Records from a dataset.
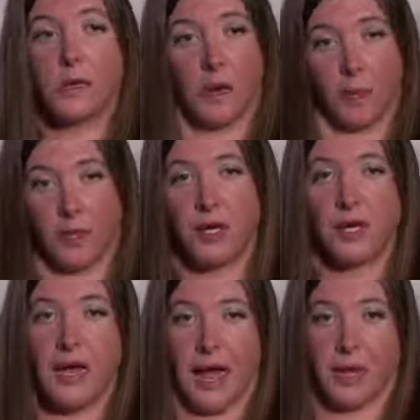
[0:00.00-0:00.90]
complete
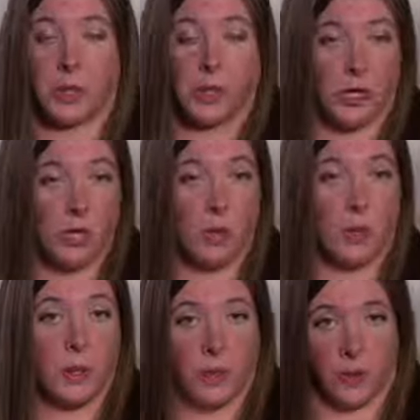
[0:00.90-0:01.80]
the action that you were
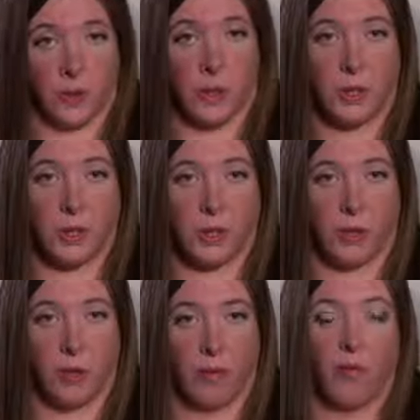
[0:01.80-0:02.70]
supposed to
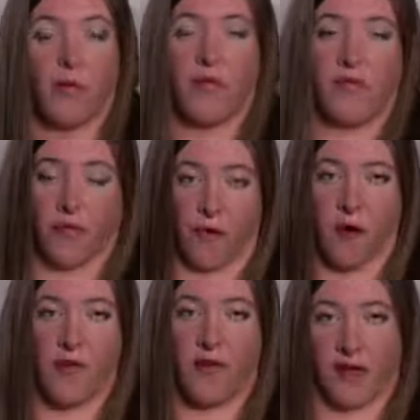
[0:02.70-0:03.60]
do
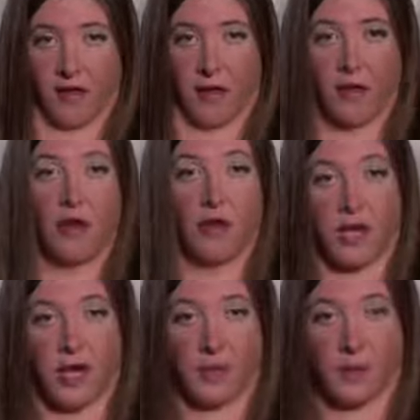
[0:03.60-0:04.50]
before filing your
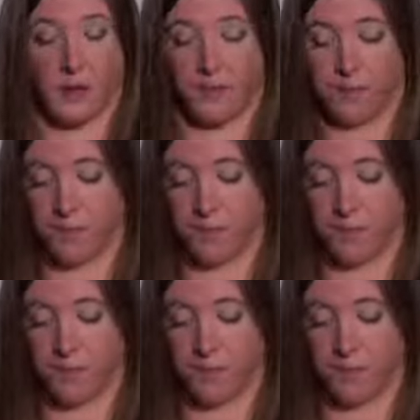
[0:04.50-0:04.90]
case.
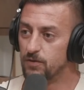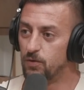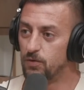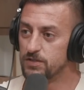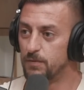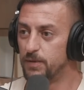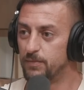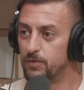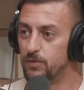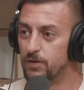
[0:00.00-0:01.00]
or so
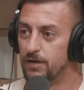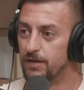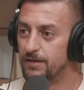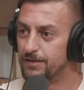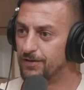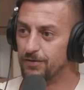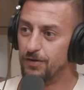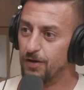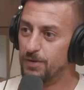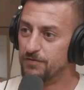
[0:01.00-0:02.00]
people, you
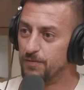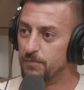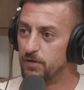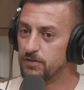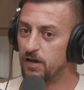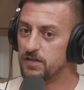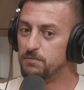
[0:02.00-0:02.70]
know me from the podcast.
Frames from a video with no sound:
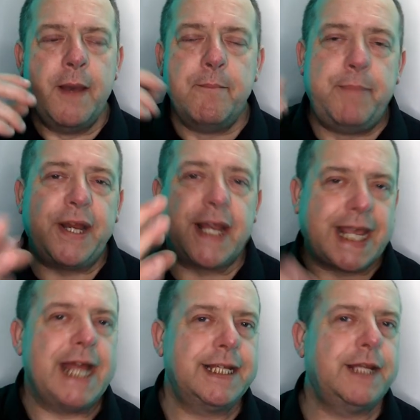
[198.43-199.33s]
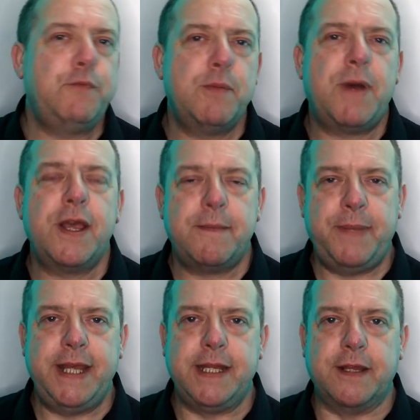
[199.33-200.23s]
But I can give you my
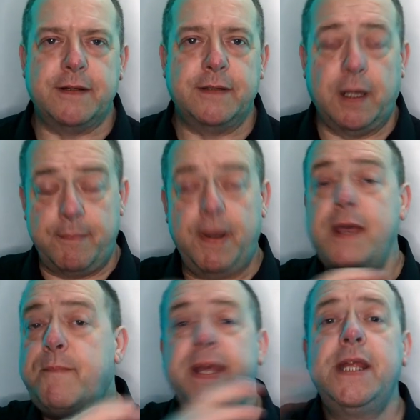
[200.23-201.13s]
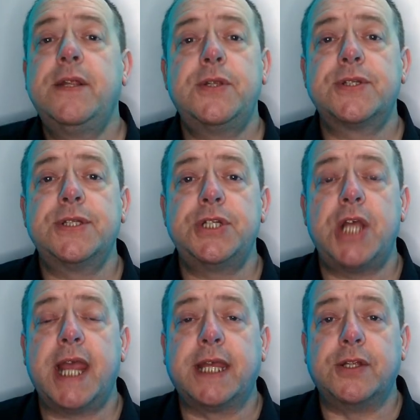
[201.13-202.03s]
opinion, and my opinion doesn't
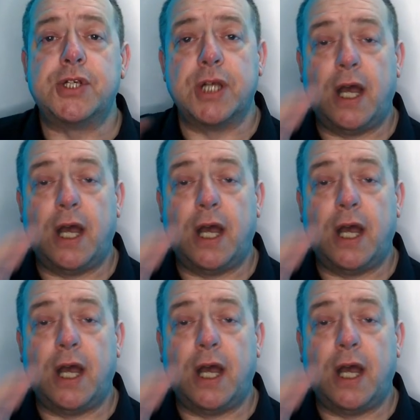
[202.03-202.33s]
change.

Problem to work on.
Would you please write out the entries in full, exactly as they read, but without pictures?

Task answer.
[0:00.00-0:00.90]
complete
[0:00.90-0:01.80]
the action that you were
[0:01.80-0:02.70]
supposed to
[0:02.70-0:03.60]
do
[0:03.60-0:04.50]
before filing your
[0:04.50-0:04.90]
case.
[0:00.00-0:01.00]
or so
[0:01.00-0:02.00]
people, you
[0:02.00-0:02.70]
know me from the podcast.
Frames from a video with no sound:
[198.43-199.33s]
[199.33-200.23s]
But I can give you my
[200.23-201.13s]
[201.13-202.03s]
opinion, and my opinion doesn't
[202.03-202.33s]
change.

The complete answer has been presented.